# Analysing COCO dataset

The COCO dataset is widely used for training visual ML models. We will produce some statistics that will be used later in the defintion of the AttentionNET model that splits between identifying the focus in a picture and identifying the object in the focus.

First we load the modules we will use:

In [None]:
%matplotlib inline
from pycocotools.coco import COCO
import numpy as np
import skimage.io as io
import matplotlib.pyplot as plt
from matplotlib.ticker import PercentFormatter
import pandas as pd

Based on the examples from COCO gothub we will setup a directory to load the annotation data.
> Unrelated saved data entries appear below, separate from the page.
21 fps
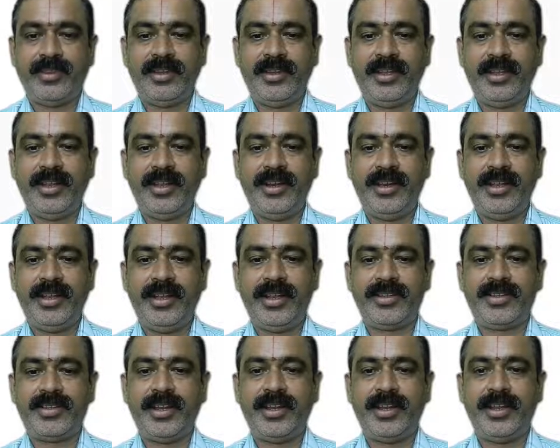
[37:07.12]
the Indian
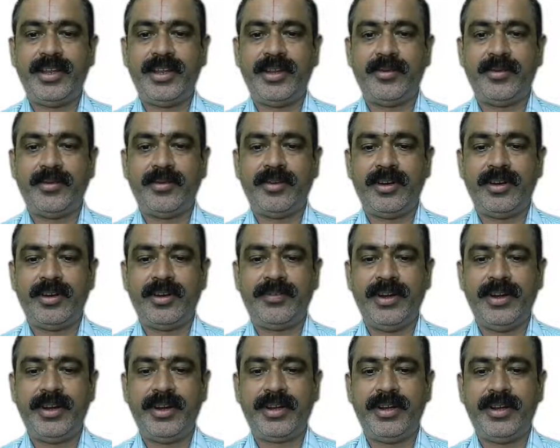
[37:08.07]
scenario of
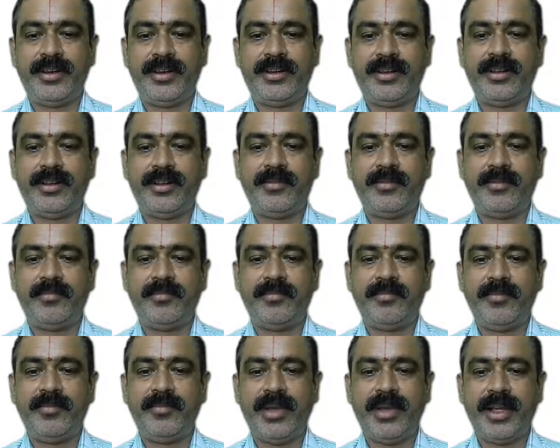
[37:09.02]
internet
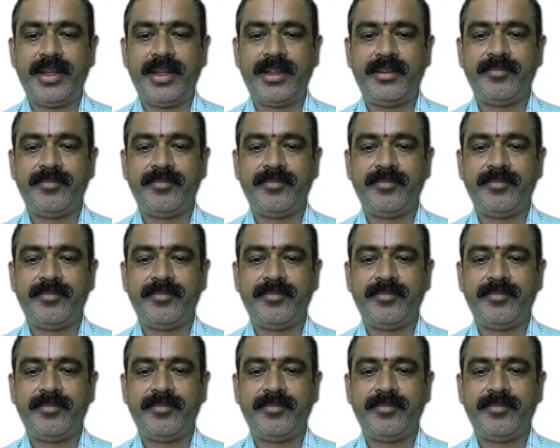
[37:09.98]
banking.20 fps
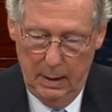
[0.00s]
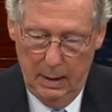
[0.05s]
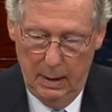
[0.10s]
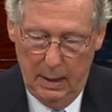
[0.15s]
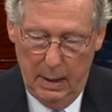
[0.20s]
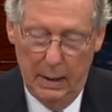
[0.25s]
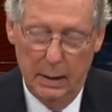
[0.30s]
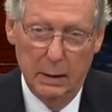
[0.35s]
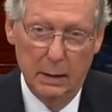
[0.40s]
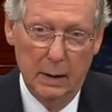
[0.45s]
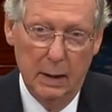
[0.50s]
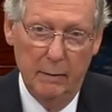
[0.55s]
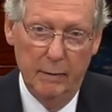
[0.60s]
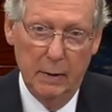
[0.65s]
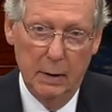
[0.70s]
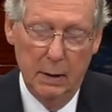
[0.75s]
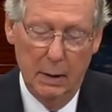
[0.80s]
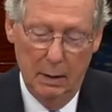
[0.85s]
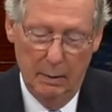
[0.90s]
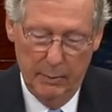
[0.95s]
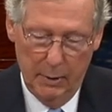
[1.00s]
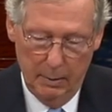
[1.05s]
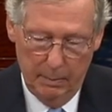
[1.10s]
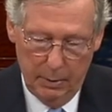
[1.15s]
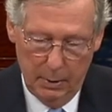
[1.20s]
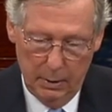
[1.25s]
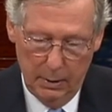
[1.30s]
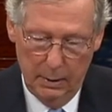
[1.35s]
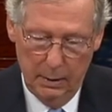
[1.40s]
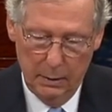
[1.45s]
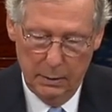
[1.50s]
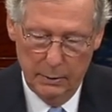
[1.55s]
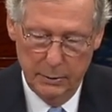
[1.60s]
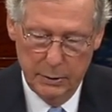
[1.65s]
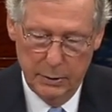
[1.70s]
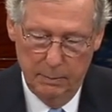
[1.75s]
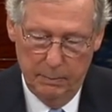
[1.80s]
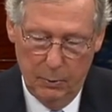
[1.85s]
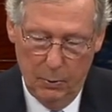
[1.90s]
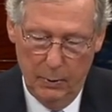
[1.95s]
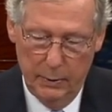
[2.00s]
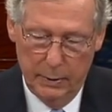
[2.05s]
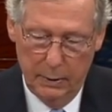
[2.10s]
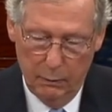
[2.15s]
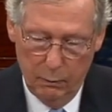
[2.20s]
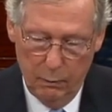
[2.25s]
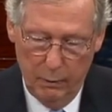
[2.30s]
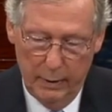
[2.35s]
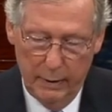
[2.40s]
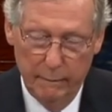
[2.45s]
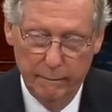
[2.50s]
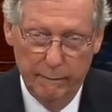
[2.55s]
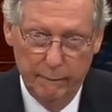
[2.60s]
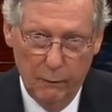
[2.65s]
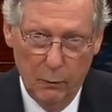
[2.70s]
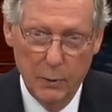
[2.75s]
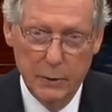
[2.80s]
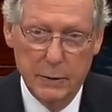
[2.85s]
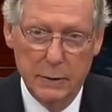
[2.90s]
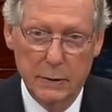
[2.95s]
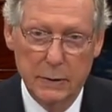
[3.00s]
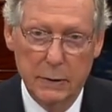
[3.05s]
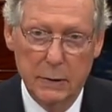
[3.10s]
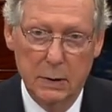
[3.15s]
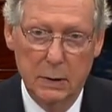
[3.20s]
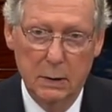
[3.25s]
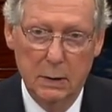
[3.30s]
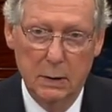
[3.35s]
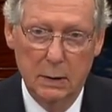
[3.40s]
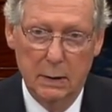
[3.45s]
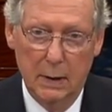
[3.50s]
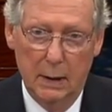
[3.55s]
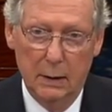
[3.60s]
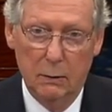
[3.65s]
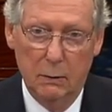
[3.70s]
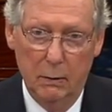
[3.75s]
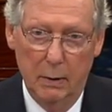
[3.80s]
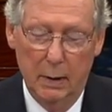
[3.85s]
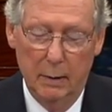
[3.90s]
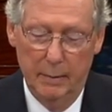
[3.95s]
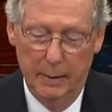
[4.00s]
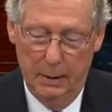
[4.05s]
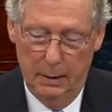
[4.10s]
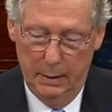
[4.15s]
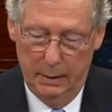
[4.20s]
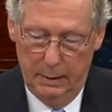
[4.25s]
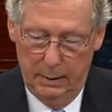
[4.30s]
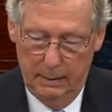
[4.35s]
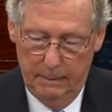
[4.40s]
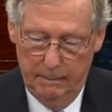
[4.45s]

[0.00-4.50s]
and in giving him the political support that reinforces that credibility.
Since this is the largest dataset we will use the training 2017 dataset and we will focus on the "instances" classifications. The dataset annotations are pre-downloaded in the `annotations` directory:

In [None]:
dataDir='.'
dataType='train2017'
annFile='{}/annotations/instances_{}.json'.format(dataDir,dataType)
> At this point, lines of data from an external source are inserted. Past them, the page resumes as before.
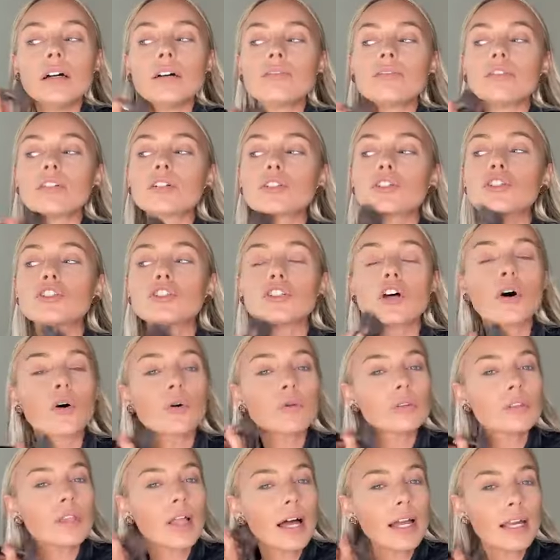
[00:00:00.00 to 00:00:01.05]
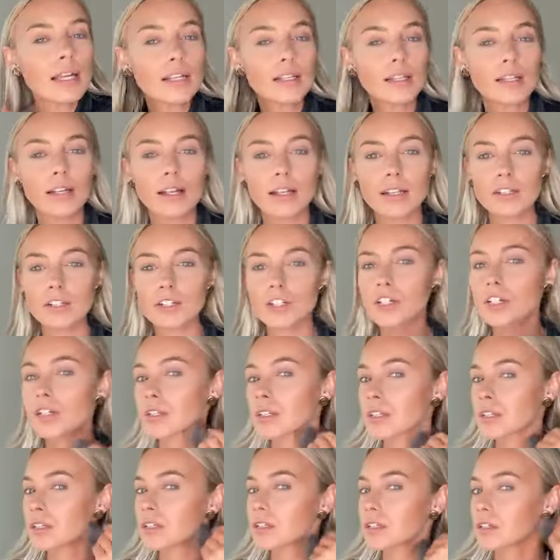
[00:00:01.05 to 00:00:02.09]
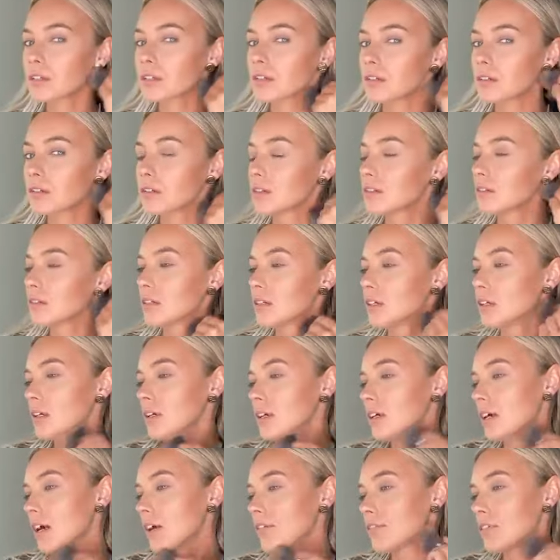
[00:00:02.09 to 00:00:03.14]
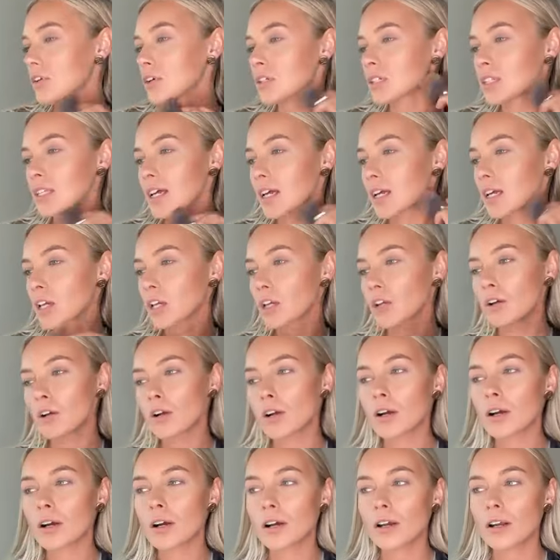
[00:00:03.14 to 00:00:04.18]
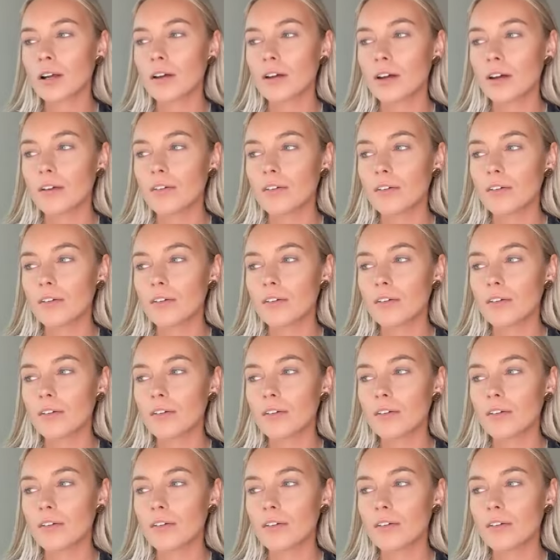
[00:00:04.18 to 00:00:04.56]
It feels so light and just, it feels like you're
We now setup a COCO object to deal with the annotations data and to parse it:

In [None]:
# initialize COCO api for instance annotations
coco=COCO(annFile)

We can analyse the categories from the annotations file. This is provided in the member `cats` of the `COCO` object. This is a dictionary with the key the category ID and as attributes:
- `name`: the name of the category
- `supercategory`: the name of the supercategory that groups more categories together
- `id`: the ID of the category (again although is already the key of the dictionary):

In [None]:
coco.cats

The supercategories can be shown with:

In [None]:
nms = set([cat['supercategory'] for cat in coco.cats.values()])
print('COCO supercategories: \n{}'.format(' '.join(nms)))

## Number of images

Let see now how many images we have in this training set. We can use the member `imgs` of the `COCO` object:

In [None]:
len(coco.imgs)

So we have 118,287 images in this dataset. We are interested to see how many annotations (individual objects) are for each image and how they are distributed.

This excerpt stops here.